Cerraron las puertas de la ambulancia y con las sirenas puestas lo trasladaron al hospital, escoltados por una patrulla de la Policía Nacional que les iba abriendo camino y otra que los resguardaba por detrás. Ybarra se dirigió hacia Negrete, que ya había terminado de hablar por el móvil.

—¿A quién has enviado? —le preguntó mientras se aproximaba a él.

—Al Ruso y al Negro. Harán guardias de seis horas hasta que salga del hospital. De momento los dos van para allá —aseguró Negrete con confianza.

—Bien, pero manda a otros dos —insistió Ybarra—. No quiero que se despeguen de esa puerta ni para mear. Quiero al menos un hombre en todo momento, y dos en las horas de más visitas.

—Vale, jefe. —Negrete se disponía a hacer una llamada cuando Ybarra lo interrumpió.

—Vamos, Talavantes y los de la científica nos esperan en la sala de conferencias.

—¿En la sala de conferencias? —preguntó con sorpresa Negrete.

—Sí, por lo visto somos tantos que no cabemos en la sala de reuniones.

—¿Y tantos para qué? —cuestionó de nuevo Negrete.

—Ni idea, me parece que habrá jaleo —respondió Ybarra ligeramente molesto—. Este asunto ha provocado mucho escándalo y los de arriba quieren respuestas. Ve llamando a los nuestros, seguro que vamos a necesitar refuerzos. Nos van a meter presión.

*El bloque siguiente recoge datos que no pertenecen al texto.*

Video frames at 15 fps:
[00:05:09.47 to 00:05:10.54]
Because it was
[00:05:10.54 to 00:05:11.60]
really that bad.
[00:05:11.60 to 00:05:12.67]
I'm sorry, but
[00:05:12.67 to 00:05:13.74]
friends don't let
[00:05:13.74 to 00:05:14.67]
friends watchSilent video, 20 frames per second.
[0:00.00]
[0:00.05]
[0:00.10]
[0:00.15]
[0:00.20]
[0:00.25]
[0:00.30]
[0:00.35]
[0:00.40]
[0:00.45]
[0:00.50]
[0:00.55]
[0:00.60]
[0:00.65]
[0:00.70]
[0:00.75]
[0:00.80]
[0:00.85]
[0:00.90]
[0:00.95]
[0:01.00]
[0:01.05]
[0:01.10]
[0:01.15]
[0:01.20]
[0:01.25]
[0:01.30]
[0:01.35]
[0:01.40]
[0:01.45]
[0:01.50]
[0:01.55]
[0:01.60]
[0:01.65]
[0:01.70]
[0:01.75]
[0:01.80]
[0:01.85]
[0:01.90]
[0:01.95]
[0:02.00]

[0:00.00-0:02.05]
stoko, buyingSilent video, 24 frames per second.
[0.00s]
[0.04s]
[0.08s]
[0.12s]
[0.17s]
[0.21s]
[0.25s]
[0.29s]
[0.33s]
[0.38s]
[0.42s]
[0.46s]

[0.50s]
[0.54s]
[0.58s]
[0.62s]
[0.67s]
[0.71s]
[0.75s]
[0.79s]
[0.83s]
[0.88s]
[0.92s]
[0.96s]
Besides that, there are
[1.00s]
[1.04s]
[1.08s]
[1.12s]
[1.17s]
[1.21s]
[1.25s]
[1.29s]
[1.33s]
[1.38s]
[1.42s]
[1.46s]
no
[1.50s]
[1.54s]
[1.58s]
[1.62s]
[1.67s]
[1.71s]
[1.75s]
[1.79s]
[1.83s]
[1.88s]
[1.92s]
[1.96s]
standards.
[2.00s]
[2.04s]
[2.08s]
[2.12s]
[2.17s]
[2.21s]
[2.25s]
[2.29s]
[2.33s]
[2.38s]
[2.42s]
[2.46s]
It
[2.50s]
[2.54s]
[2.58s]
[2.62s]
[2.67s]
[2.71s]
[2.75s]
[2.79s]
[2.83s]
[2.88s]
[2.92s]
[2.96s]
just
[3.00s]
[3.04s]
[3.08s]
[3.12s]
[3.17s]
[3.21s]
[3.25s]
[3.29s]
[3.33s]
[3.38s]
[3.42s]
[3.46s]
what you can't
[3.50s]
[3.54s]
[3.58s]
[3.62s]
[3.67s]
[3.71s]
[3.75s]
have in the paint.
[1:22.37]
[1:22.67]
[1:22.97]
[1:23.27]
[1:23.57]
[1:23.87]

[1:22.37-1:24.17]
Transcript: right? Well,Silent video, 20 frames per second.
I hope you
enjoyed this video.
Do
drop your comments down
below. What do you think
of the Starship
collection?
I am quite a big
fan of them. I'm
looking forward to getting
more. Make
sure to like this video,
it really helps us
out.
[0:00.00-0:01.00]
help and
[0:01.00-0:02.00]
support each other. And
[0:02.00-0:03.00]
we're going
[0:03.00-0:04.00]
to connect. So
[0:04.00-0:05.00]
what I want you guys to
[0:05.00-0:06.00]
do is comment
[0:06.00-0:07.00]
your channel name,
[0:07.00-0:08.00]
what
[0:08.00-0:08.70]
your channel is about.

Negrete continuó dando instrucciones por teléfono para que enviaran un par de refuerzos al hospital, y dando instrucciones a varios de los agentes que investigaban ese caso.

Los hombres de confianza de Negrete para el trabajo duro, el que suponía un esfuerzo físico fuera de lo habitual, eran el Ruso y el Negro; dos guardias civiles con una excelente preparación física, auténticos atletas. Su aspecto físico les había hecho merecedores de sus apodos. Uno podría ser el prototipo de agente de la kgb. Aunque había nacido en Nerja, se notaban claramente los genes de su abuelo alemán. El otro, no era de raza negra, pero era tan moreno que tenía el aspecto de un agente secreto caribeño, aunque era originario de Barcelona. Igualmente se podía apreciar en él la herencia genética de sus antepasados mulatos.

Ambos formaban una de las mejores parejas de investigadores a cargo del capitán Ybarra.

4 Los Kikos forman una escisión de la Iglesia católica, que fue apoyada por Juan Pablo II. Es una comunidad más estricta, dura y ortodoxa que el Opus Dei.